→ PROBLEM TO SOLVE
Transcribe every entry that follows, word for word, and omit the images.

------------------------------------------------------------

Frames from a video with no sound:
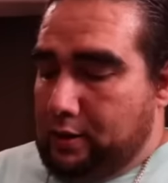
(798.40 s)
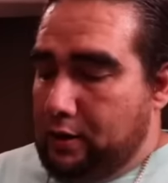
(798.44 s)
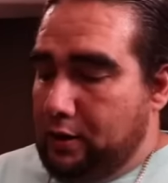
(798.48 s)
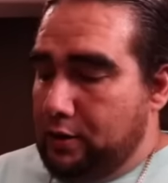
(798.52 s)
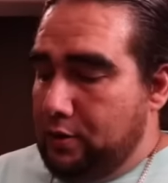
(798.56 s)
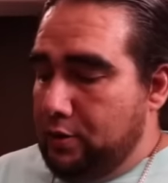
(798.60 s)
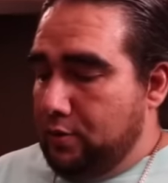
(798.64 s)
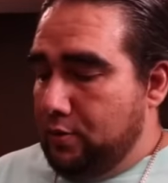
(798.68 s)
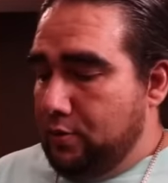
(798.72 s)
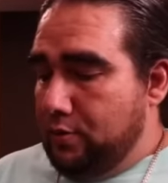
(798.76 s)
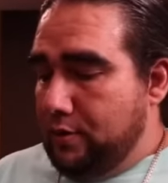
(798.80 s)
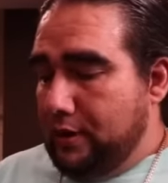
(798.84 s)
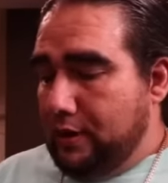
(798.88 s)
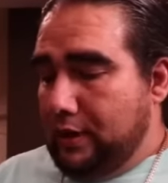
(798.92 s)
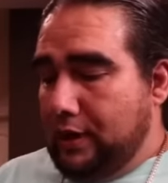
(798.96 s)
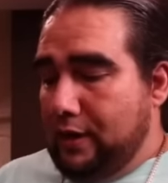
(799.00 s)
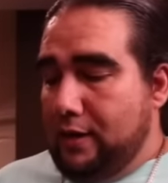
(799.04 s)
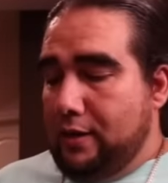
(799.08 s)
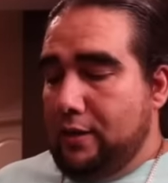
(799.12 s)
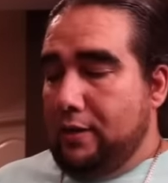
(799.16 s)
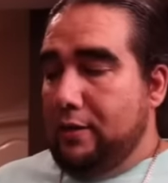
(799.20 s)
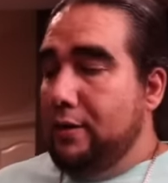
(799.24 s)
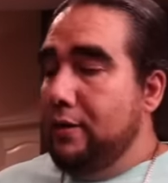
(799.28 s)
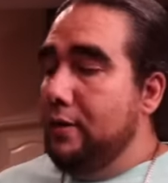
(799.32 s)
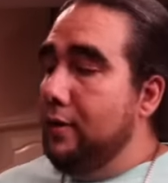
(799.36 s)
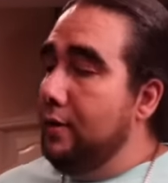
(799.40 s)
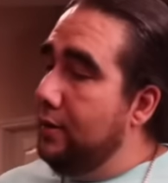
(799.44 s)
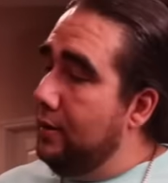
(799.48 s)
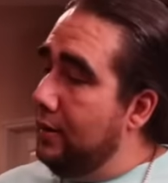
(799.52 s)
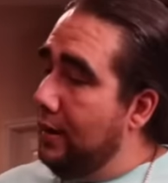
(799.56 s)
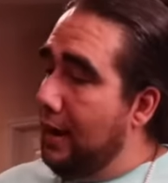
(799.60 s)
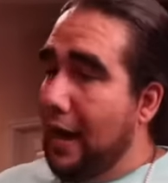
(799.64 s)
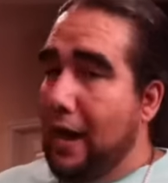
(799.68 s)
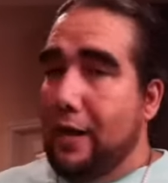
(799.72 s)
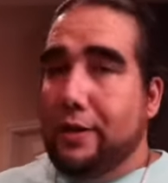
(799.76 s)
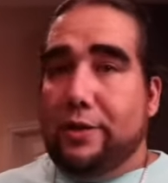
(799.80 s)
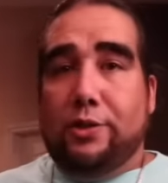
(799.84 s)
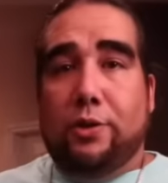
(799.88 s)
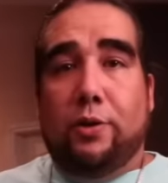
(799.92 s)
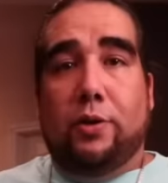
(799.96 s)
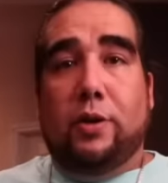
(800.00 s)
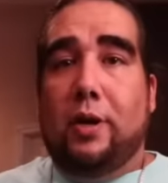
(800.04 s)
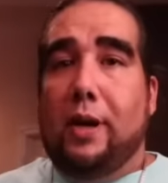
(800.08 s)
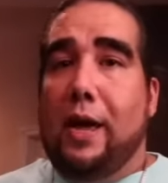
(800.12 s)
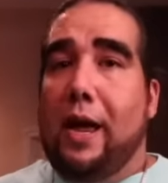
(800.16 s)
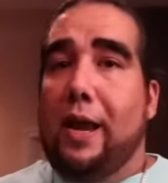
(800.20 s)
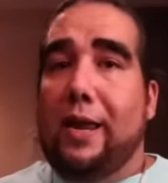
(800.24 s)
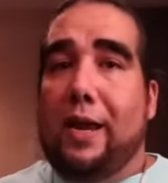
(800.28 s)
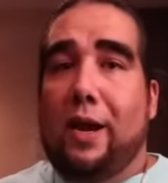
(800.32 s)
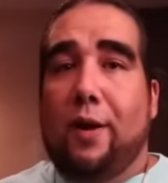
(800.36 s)
You know, again, I showed a
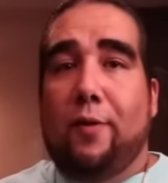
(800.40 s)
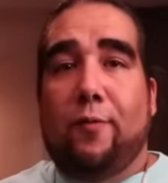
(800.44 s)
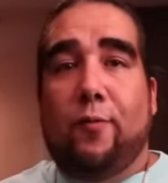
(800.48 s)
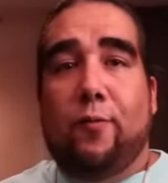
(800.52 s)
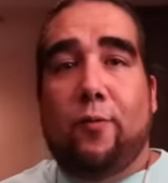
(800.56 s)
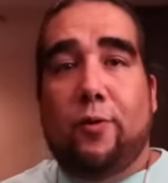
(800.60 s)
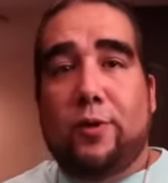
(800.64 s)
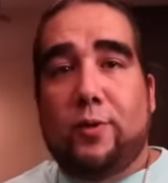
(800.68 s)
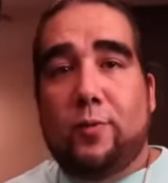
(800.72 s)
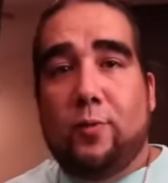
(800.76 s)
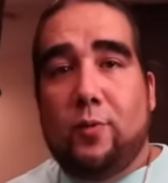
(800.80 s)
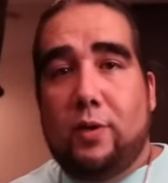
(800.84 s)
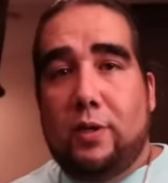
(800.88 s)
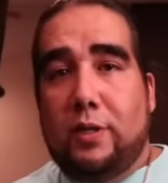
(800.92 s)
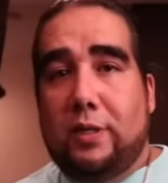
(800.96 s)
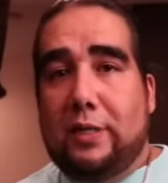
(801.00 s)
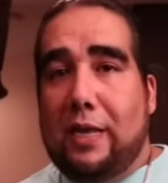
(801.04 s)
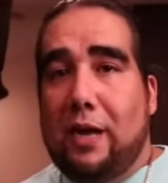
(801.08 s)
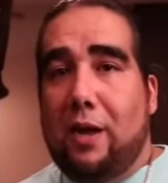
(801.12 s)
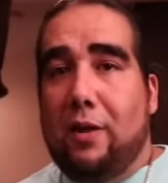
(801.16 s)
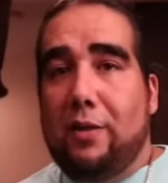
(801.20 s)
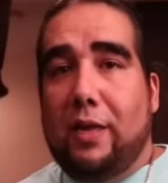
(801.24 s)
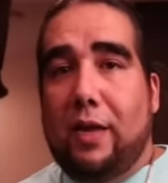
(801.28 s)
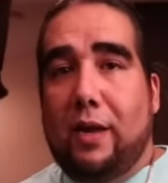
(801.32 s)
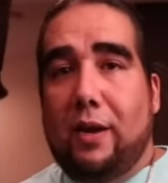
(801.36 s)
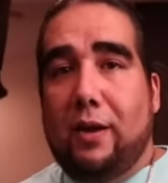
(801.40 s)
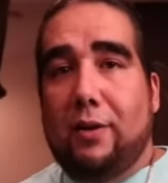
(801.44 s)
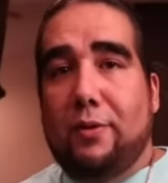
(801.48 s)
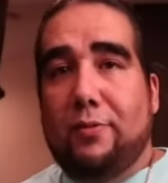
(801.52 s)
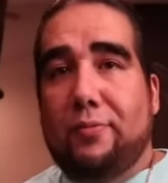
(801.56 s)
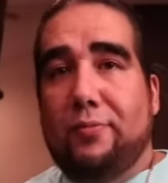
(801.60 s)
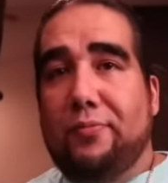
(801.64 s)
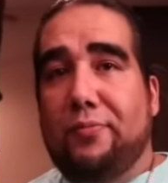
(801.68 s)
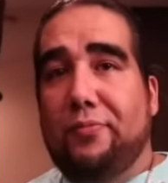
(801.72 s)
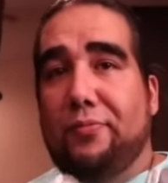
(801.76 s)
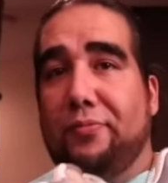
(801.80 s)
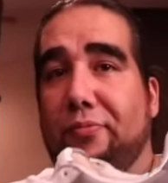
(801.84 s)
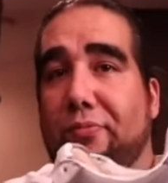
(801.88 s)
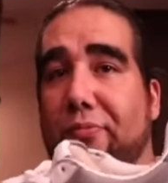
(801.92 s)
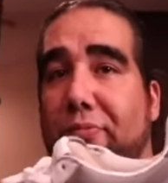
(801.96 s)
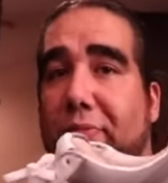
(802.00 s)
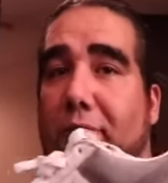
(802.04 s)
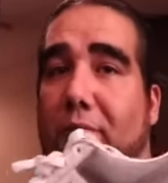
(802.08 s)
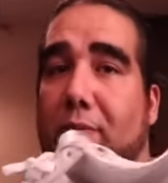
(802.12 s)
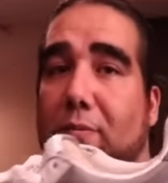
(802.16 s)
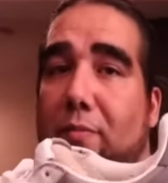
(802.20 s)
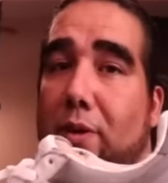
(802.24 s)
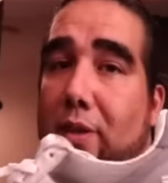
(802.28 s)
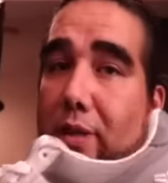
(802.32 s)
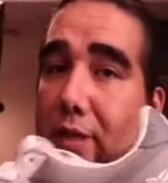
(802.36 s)
lot of Air Force Ones down there,
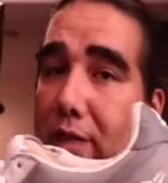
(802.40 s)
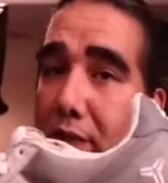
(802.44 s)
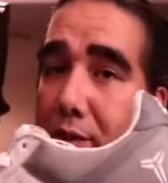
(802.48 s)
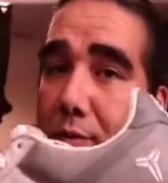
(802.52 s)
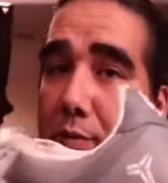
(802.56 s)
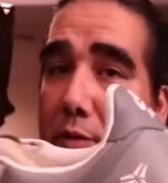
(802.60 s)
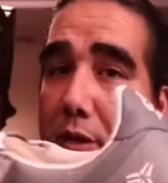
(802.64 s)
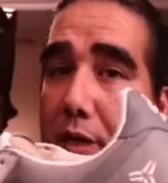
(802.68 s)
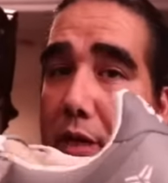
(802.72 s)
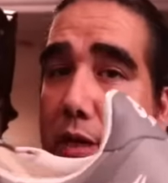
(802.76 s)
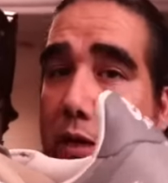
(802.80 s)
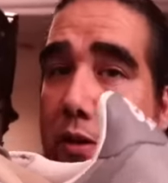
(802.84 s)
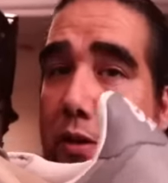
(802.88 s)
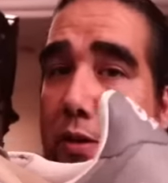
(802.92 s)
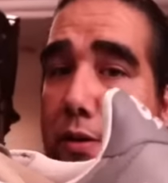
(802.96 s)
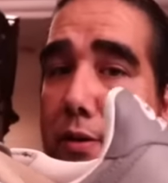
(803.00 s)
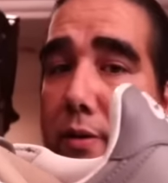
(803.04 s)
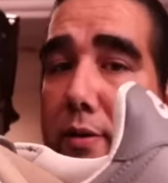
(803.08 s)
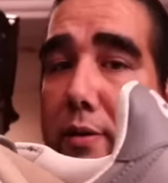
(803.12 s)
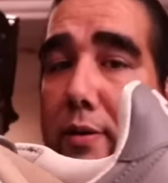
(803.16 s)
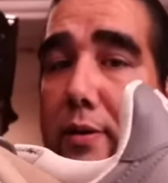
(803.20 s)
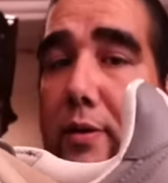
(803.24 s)
but this one here,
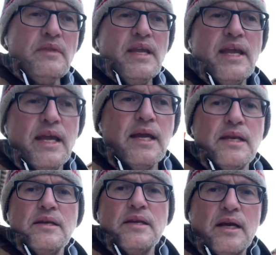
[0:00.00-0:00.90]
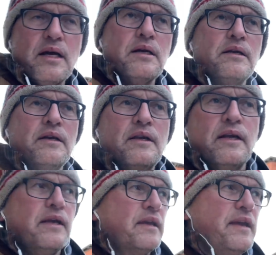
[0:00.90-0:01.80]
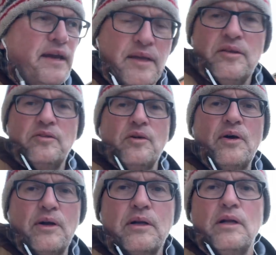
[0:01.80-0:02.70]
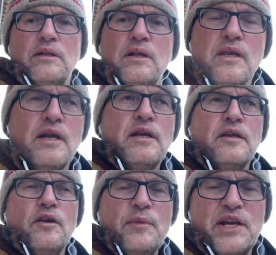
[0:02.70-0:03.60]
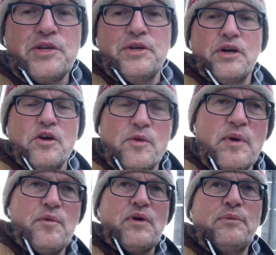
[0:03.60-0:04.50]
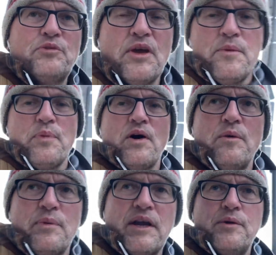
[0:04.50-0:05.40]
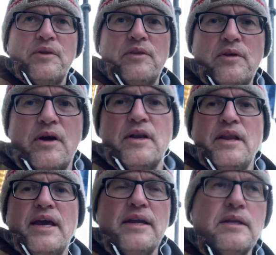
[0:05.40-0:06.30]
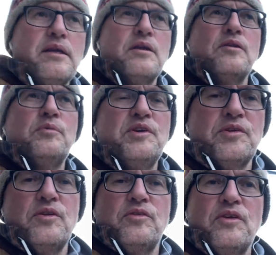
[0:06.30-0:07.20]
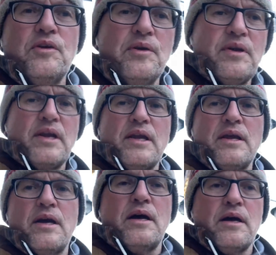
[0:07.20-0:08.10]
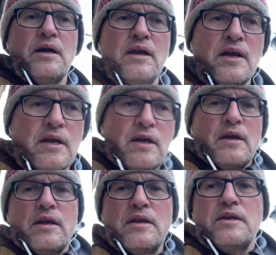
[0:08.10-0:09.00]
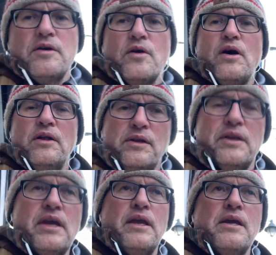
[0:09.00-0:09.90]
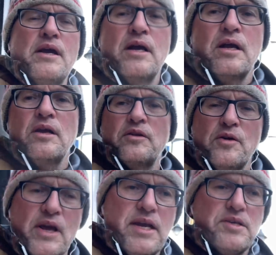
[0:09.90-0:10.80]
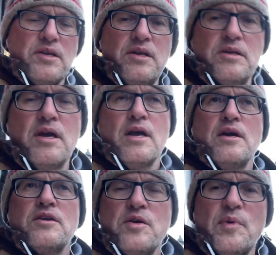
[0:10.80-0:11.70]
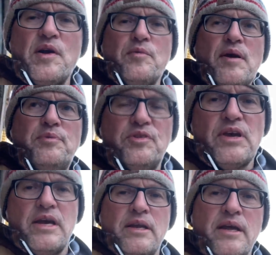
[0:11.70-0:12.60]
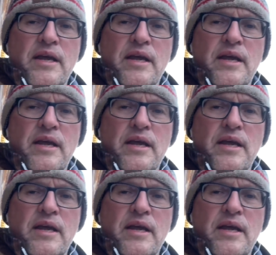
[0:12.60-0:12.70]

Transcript: and uh, yeah, so I'll, I'll you know, make sure you go to my website, paulbeckwith.net. Con- please consider a, uh, you know, holiday donation to my website.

------------------------------------------------------------

→ TASK RESPONSE
Frames from a video with no sound:
(798.40 s)
(798.44 s)
(798.48 s)
(798.52 s)
(798.56 s)
(798.60 s)
(798.64 s)
(798.68 s)
(798.72 s)
(798.76 s)
(798.80 s)
(798.84 s)
(798.88 s)
(798.92 s)
(798.96 s)
(799.00 s)
(799.04 s)
(799.08 s)
(799.12 s)
(799.16 s)
(799.20 s)
(799.24 s)
(799.28 s)
(799.32 s)
(799.36 s)
(799.40 s)
(799.44 s)
(799.48 s)
(799.52 s)
(799.56 s)
(799.60 s)
(799.64 s)
(799.68 s)
(799.72 s)
(799.76 s)
(799.80 s)
(799.84 s)
(799.88 s)
(799.92 s)
(799.96 s)
(800.00 s)
(800.04 s)
(800.08 s)
(800.12 s)
(800.16 s)
(800.20 s)
(800.24 s)
(800.28 s)
(800.32 s)
(800.36 s)
You know, again, I showed a
(800.40 s)
(800.44 s)
(800.48 s)
(800.52 s)
(800.56 s)
(800.60 s)
(800.64 s)
(800.68 s)
(800.72 s)
(800.76 s)
(800.80 s)
(800.84 s)
(800.88 s)
(800.92 s)
(800.96 s)
(801.00 s)
(801.04 s)
(801.08 s)
(801.12 s)
(801.16 s)
(801.20 s)
(801.24 s)
(801.28 s)
(801.32 s)
(801.36 s)
(801.40 s)
(801.44 s)
(801.48 s)
(801.52 s)
(801.56 s)
(801.60 s)
(801.64 s)
(801.68 s)
(801.72 s)
(801.76 s)
(801.80 s)
(801.84 s)
(801.88 s)
(801.92 s)
(801.96 s)
(802.00 s)
(802.04 s)
(802.08 s)
(802.12 s)
(802.16 s)
(802.20 s)
(802.24 s)
(802.28 s)
(802.32 s)
(802.36 s)
lot of Air Force Ones down there,
(802.40 s)
(802.44 s)
(802.48 s)
(802.52 s)
(802.56 s)
(802.60 s)
(802.64 s)
(802.68 s)
(802.72 s)
(802.76 s)
(802.80 s)
(802.84 s)
(802.88 s)
(802.92 s)
(802.96 s)
(803.00 s)
(803.04 s)
(803.08 s)
(803.12 s)
(803.16 s)
(803.20 s)
(803.24 s)
but this one here,
[0:00.00-0:00.90]
[0:00.90-0:01.80]
[0:01.80-0:02.70]
[0:02.70-0:03.60]
[0:03.60-0:04.50]
[0:04.50-0:05.40]
[0:05.40-0:06.30]
[0:06.30-0:07.20]
[0:07.20-0:08.10]
[0:08.10-0:09.00]
[0:09.00-0:09.90]
[0:09.90-0:10.80]
[0:10.80-0:11.70]
[0:11.70-0:12.60]
[0:12.60-0:12.70]

Transcript: and uh, yeah, so I'll, I'll you know, make sure you go to my website, paulbeckwith.net. Con- please consider a, uh, you know, holiday donation to my website.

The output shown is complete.